- **ASSIGNMENT**:
Could you transcribe the records below exactly, leaving out every picture?

- **Collected data entries**:
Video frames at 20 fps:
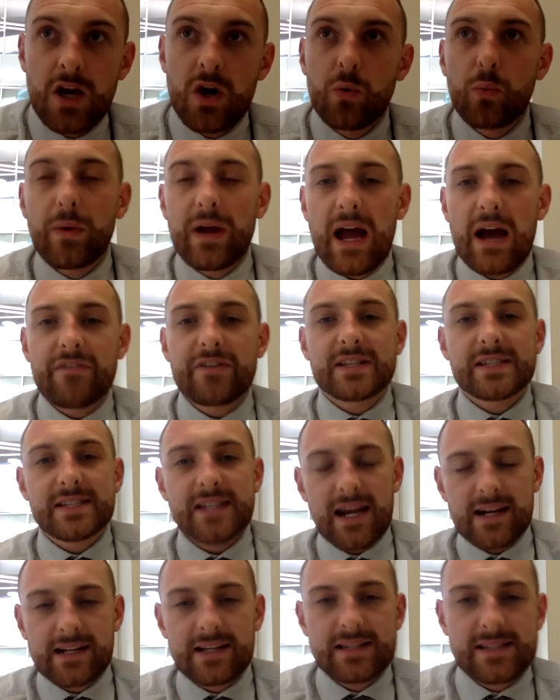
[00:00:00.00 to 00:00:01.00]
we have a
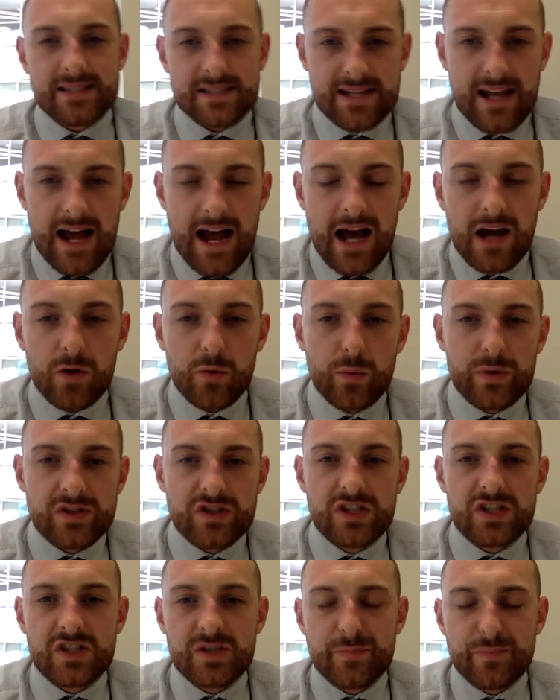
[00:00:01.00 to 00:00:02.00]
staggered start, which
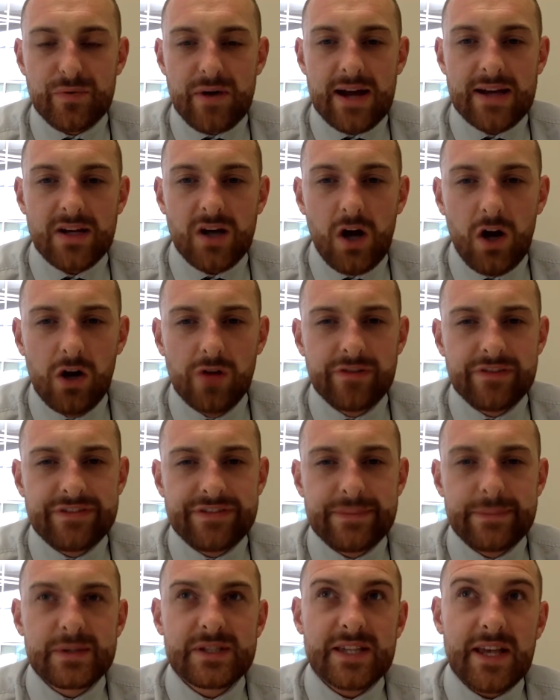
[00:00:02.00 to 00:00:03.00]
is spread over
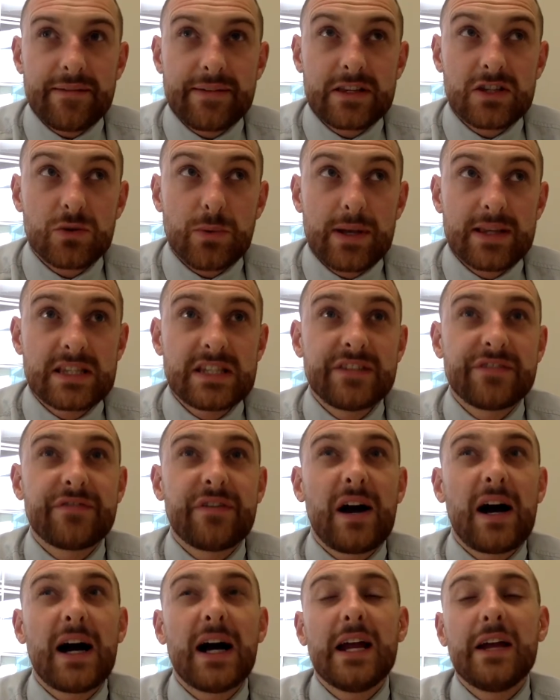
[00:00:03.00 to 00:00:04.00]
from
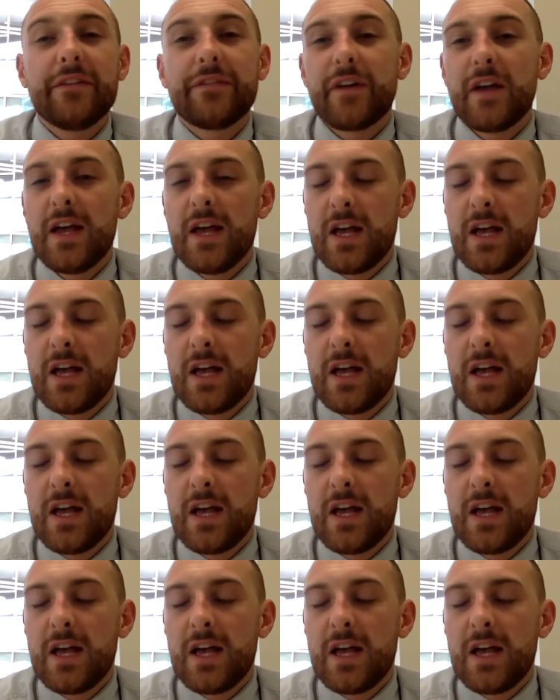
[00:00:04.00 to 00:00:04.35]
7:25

- **EXERCISE SOLUTION**:
Video frames at 20 fps:
[00:00:00.00 to 00:00:01.00]
we have a
[00:00:01.00 to 00:00:02.00]
staggered start, which
[00:00:02.00 to 00:00:03.00]
is spread over
[00:00:03.00 to 00:00:04.00]
from
[00:00:04.00 to 00:00:04.35]
7:25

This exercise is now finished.